Data records:
────────────────
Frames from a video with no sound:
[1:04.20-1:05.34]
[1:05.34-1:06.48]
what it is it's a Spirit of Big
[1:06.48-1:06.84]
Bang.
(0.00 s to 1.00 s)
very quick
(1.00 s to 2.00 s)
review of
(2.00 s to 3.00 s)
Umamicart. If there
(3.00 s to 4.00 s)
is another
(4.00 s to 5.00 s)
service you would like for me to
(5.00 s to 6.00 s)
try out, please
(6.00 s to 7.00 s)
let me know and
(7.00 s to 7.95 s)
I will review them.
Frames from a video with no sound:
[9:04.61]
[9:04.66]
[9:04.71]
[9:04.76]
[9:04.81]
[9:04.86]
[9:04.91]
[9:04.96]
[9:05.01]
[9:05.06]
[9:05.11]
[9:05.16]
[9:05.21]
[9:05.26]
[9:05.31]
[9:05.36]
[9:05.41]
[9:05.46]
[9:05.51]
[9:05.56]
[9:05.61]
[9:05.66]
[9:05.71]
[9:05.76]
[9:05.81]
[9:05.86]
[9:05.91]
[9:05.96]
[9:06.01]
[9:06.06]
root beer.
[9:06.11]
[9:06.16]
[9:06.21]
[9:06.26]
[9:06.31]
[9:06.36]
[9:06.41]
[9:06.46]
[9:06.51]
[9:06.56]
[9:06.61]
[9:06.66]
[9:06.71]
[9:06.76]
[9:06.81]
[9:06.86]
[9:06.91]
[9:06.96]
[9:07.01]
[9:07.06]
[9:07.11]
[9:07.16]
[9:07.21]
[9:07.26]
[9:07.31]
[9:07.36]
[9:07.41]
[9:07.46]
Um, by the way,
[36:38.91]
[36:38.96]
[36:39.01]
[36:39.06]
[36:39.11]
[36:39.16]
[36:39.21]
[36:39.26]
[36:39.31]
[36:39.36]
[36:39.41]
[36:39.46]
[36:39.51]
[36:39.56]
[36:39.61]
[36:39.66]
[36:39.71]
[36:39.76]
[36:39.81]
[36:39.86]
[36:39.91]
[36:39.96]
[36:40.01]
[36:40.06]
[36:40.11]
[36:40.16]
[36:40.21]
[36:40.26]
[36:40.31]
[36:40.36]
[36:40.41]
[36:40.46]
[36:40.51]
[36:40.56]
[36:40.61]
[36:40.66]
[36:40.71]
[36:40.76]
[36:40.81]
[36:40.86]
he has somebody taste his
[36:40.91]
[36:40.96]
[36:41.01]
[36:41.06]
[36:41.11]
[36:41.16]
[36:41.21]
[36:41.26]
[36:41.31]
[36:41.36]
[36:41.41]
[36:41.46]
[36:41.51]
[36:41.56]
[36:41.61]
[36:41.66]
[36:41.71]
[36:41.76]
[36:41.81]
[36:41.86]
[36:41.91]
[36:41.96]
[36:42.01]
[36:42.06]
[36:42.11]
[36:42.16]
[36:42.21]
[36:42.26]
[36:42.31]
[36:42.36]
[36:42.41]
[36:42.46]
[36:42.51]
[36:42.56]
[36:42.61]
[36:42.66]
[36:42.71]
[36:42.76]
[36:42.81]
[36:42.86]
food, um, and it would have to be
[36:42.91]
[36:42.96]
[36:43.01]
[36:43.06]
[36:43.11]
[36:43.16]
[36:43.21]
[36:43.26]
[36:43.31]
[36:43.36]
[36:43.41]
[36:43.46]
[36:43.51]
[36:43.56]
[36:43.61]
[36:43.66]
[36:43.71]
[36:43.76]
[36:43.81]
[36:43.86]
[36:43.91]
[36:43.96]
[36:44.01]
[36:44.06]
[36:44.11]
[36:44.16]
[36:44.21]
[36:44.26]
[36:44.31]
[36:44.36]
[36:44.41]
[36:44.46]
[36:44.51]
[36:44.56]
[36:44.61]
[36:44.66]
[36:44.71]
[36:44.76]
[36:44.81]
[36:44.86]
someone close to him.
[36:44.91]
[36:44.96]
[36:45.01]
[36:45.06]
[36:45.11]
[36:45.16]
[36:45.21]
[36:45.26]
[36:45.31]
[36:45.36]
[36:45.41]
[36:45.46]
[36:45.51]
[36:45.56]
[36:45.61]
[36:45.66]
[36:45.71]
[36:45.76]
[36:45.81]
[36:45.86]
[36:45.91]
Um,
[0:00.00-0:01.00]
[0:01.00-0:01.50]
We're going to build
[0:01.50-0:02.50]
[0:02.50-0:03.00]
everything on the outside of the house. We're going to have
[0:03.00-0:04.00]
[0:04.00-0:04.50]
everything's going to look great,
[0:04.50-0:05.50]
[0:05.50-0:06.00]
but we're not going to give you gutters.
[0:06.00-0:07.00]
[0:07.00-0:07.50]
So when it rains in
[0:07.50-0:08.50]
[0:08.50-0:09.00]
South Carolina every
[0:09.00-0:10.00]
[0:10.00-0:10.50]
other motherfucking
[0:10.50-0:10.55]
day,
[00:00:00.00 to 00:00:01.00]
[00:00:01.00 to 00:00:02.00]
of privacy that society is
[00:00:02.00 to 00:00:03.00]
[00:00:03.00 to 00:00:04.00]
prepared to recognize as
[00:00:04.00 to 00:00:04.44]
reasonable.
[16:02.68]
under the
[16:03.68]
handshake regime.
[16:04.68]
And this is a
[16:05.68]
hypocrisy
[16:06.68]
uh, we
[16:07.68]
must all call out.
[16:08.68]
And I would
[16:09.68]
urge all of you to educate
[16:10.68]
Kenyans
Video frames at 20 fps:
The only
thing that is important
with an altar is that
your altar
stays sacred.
────────────────
◆ **AIM OF THE EXERCISE**:
Having located the line containing "[00:00:00.00 to 00:00:01.00]", set it down along with every line after it through the end of the data, reproducing each exactly.

◆ **TASK ANSWER**:
[00:00:00.00 to 00:00:01.00]
[00:00:01.00 to 00:00:02.00]
of privacy that society is
[00:00:02.00 to 00:00:03.00]
[00:00:03.00 to 00:00:04.00]
prepared to recognize as
[00:00:04.00 to 00:00:04.44]
reasonable.
[16:02.68]
under the
[16:03.68]
handshake regime.
[16:04.68]
And this is a
[16:05.68]
hypocrisy
[16:06.68]
uh, we
[16:07.68]
must all call out.
[16:08.68]
And I would
[16:09.68]
urge all of you to educate
[16:10.68]
Kenyans
Video frames at 20 fps:
The only
thing that is important
with an altar is that
your altar
stays sacred.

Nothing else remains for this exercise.